Клайд усмехнулся. «Милая, бесхитростная девочка, — подумал он. — „Как — продать“!»
— Да очень просто, — уже серьезно сказал он. — Фред считает, что на этом можно хорошо заработать.
— Безусловно, — подтвердил тот убежденно. — И было бы гораздо лучше, если бы ты в порыве глупой мести, что ли, не бросил блюдечки с плесенью в огонь. Очень несуразный поступок, как я тебе тогда и доказывал.
— Да, ты что-то говорил в этом роде, — хмуро согласился Клайд. — Но я не жалею, что поступил так.
— Потому что у тебя непрактичная голова. Я всегда это говорил. Даже Джеймс и тот…
— Замолчи! — вспылил Клайд. Чтобы сдержать себя, он старательно закурил. У него еще дрожали руки, когда он, овладев собой, заговорил снова после неприятной паузы: — Пожалуйста, оставь в покое Джеймса. Его нет — и не тормоши его память. Прошу тебя, не нужно, Фред, — сказал он уже примирительно.
— Да ведь я ничего, — ответил тот с удивлением. Вероятно, его несколько испугала неожиданная вспышка Клайда. — Я хотел…
— Не надо, не надо, Фред! Давай говорить по сути. Так вот, Мэджи, он предложил продать космическую плесень Джеймса, которая все еще находится в метеорите, для того чтобы из нее извлекали ядовитые вещества. Фред считает, что такое предприятие может дать изрядную прибыль. Так я понял тебя, Фред?
— Ты понял меня совершенно правильно. — Глаза Фреда Стапльтона загорелись.
Так бывало всегда, когда он садился на своего излюбленного конька и с увлечением начинал рассуждать о вдруг зародившихся у него идеях и планах молниеносного обогащения. В такие минуты на него уже не действовали никакие тормоза, он не признавал ни доводов, ни возражений своих собеседников. Горячо и страстно он доказывал, что все зависит только от удачного момента, от мертвой хватки и твердого желания победить в этой чертовой схватке молодого и энергичного, полного сил и настойчивости дельца, у которого пока еще нет нужного количества денег, с косной инертностью тех, кто уже имеет уйму долларов, но именно потому относится с опаской к смелым, оригинальным идеям.
«А разве кому-нибудь удавалось разбогатеть иначе, — говорил он, — чем с боем? Только их надо зацепить за живое, — твердил он, — заставить раскошелиться, от этого будет только польза и для них, и, естественно, для молодого дельца, перед которым именно так могут открыться новые деловые перспективы. Смелость и отвага, — говорил Фред Стапльтон, и его взгляд при этом становился жестким и острым, как отточенный нож, — нужны не только генералам и адмиралам на войне, но еще больше для того, кто твердо решил стать настоящим бизнесменом».
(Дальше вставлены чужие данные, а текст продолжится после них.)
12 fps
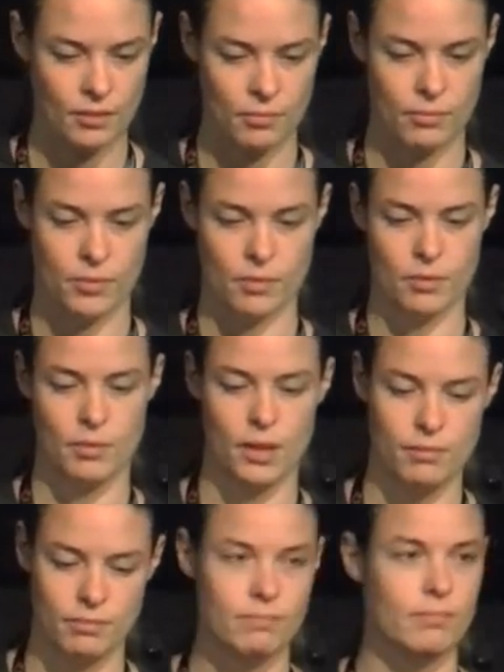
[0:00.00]

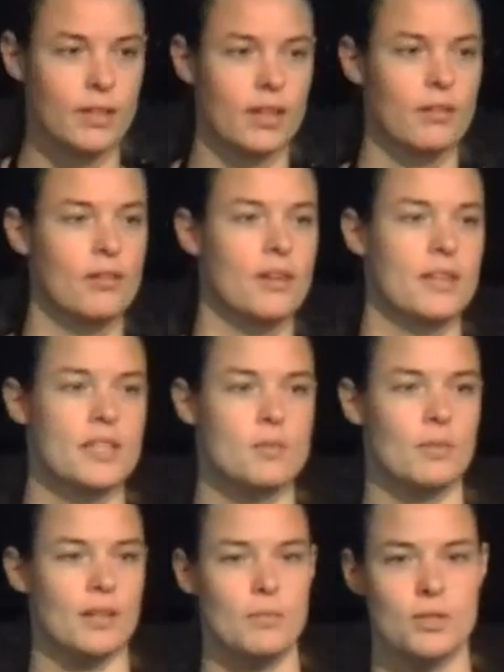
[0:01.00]
Probably
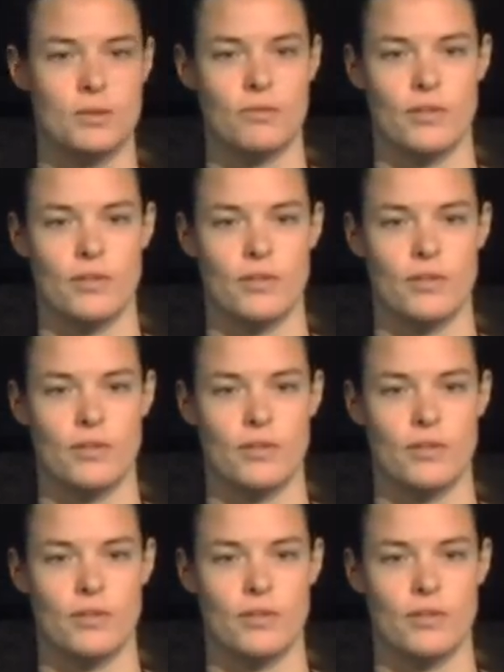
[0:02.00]
non-decimal numbers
— Я еще не решил окончательно, — продолжал Фред, — какую из крупных компаний мы заставим вложить деньги в наше предприятие. Ведь мы полные хозяева открытия, и никакой конкуренции опасаться не приходится. Эх, если бы у меня самого были нужные деньги, чтобы не делиться с акулами! Да разве я не взялся бы вести дело самостоятельно? — вздохнул он. — Но ничего не сделаешь. Придется идти на дележку, эти крупные акулы своего не упустят…
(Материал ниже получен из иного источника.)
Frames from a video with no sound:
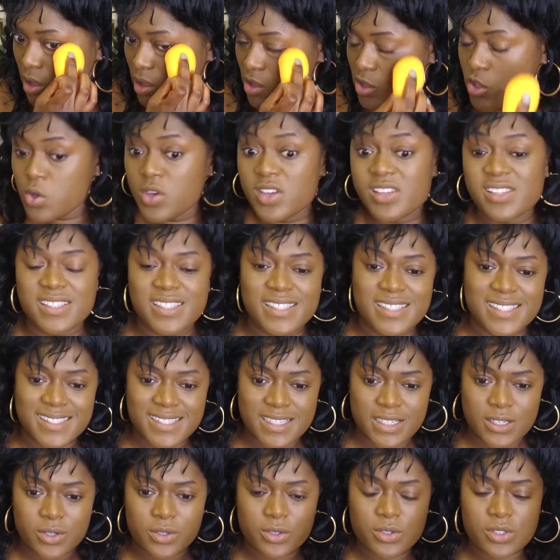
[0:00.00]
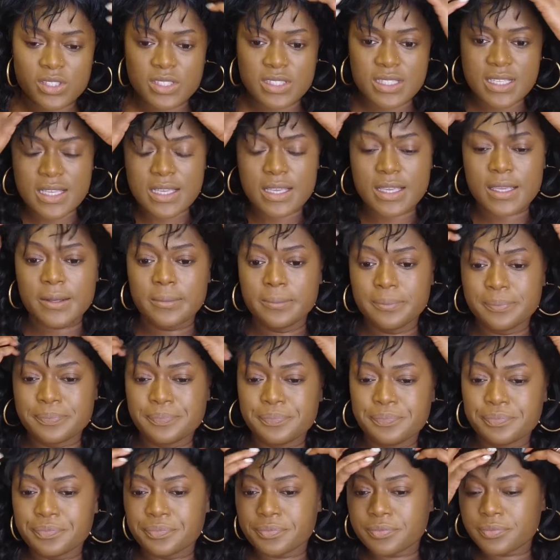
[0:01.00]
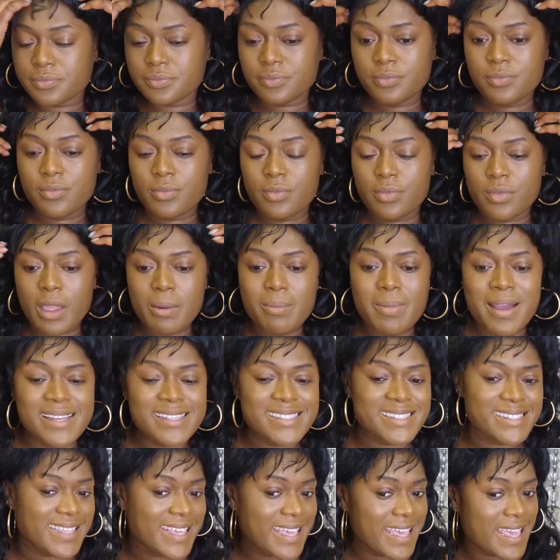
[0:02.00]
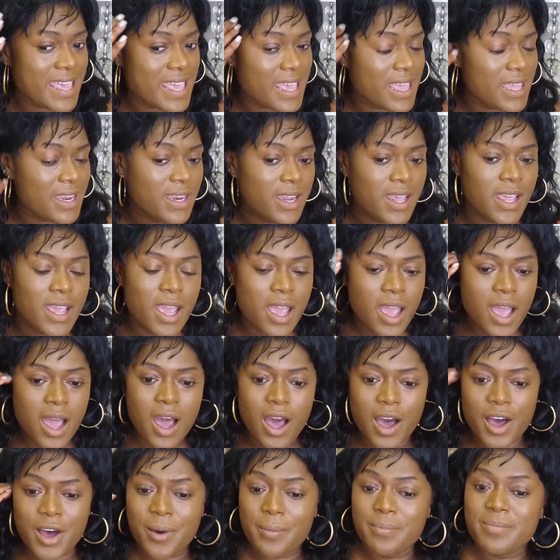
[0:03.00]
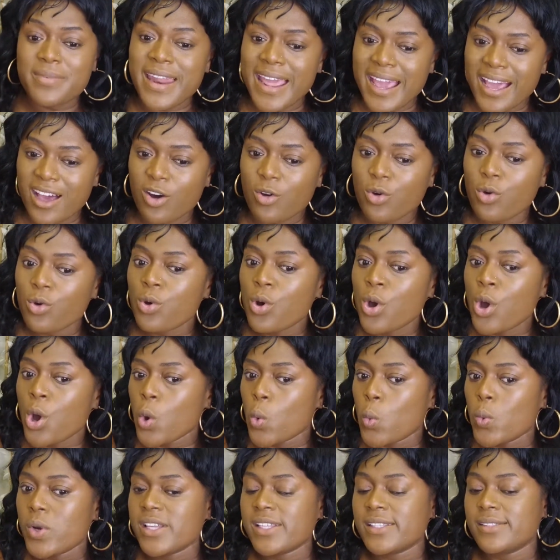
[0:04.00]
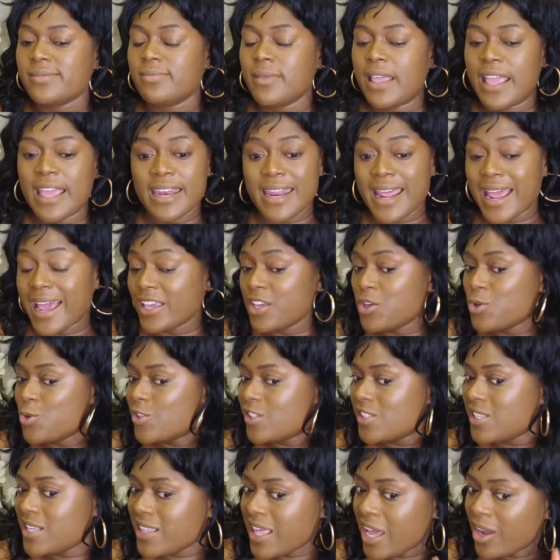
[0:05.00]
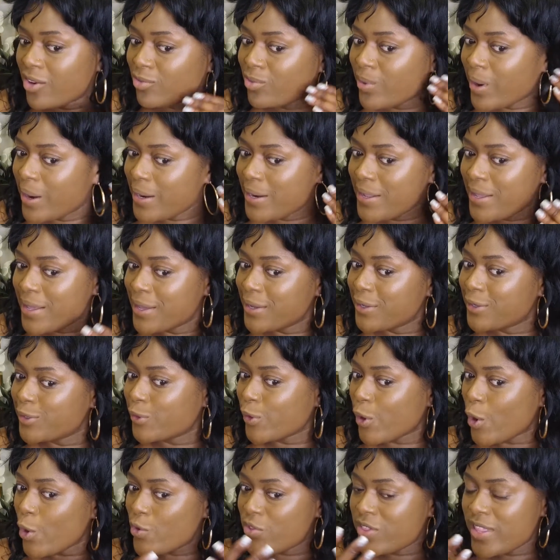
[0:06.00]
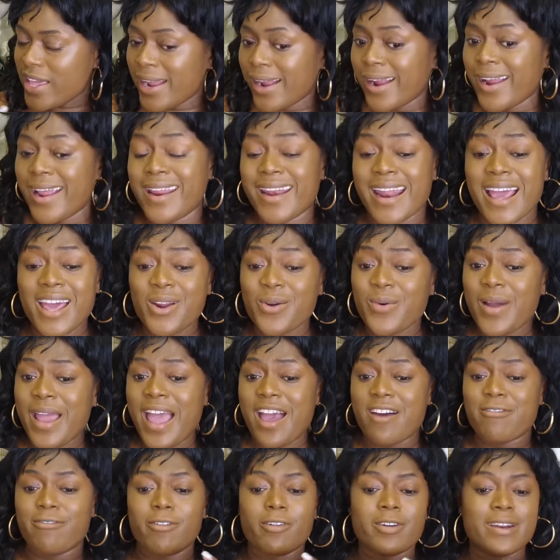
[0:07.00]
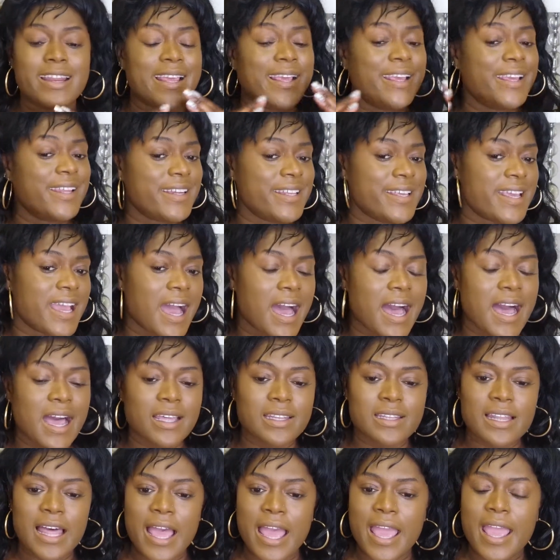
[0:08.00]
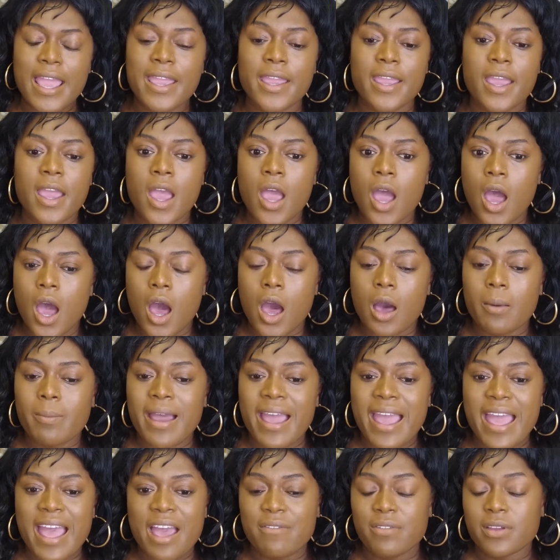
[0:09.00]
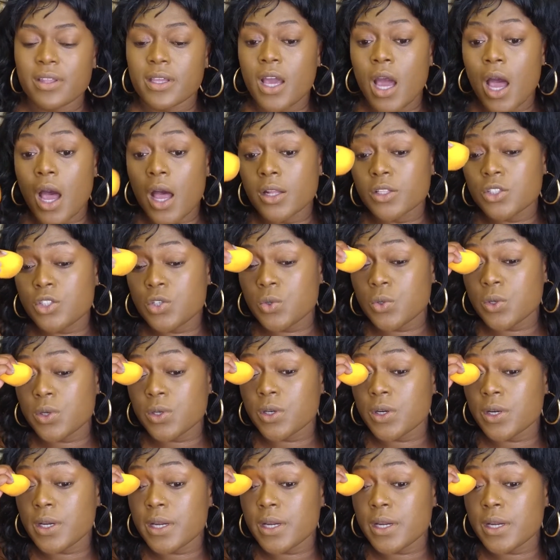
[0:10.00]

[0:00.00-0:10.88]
You can still see my skin now you see that radiant glow there, and I don't have on any highlight. I haven't contoured or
Клайд взглянул на Мэджи. Она робко сидела на краю постели, закутавшись в пальто, и напоминала испуганную девочку, которая беспомощно вслушивается в сложные и запутанные рассуждения, ничего в них не понимая. Она знала, что речь идет о каких-то коммерческих операциях, смысл которых до нее, очевидно, не доходил. Но вместе с тем, она отчетливо соображала, что Фред Стапльтон говорит о страшной фиолетовой плесени, которая погубила Джеймса, хочет каким-то образом заработать на этом злополучном открытии умершего друга, и от этого ее охватывало ощущение чего-то неприятного, пугающего. Конечно, Фред может убедить Клайда делать с плесенью все, что ему угодно, он лучше знает это; но зачем же, зачем так сразу, едва лишь они похоронили Джеймса Марчи?.. Почему он так спешит, будто и не было этих ужасных двух дней?.. И она украдкой почти пугливо посматривала, на Фреда Стапльтона, поражаясь его удивительному равнодушию к тому, что казалось ей самым важным, непереносимо тяжелым.
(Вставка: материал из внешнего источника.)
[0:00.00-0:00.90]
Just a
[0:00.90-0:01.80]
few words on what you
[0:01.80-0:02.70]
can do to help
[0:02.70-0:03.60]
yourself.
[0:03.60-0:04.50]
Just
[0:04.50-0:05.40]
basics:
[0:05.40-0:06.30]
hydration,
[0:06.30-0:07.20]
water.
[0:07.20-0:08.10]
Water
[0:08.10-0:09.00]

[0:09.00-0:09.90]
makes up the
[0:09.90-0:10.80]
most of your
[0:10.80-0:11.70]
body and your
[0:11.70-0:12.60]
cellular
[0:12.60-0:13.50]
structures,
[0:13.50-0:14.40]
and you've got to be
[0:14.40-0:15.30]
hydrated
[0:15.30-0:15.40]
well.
— Ладно, Фред, — услышала она голос Клайда. — Мне понятны твои планы. Но объясни мне, пожалуйста, почему ты так уверен в том, что компании, о которых ты говоришь, так уж сильно заинтересуются твоим предложением? Почему и зачем им может быть нужна космическая плесень Джеймса Марчи? Вот это я хотел бы уразуметь.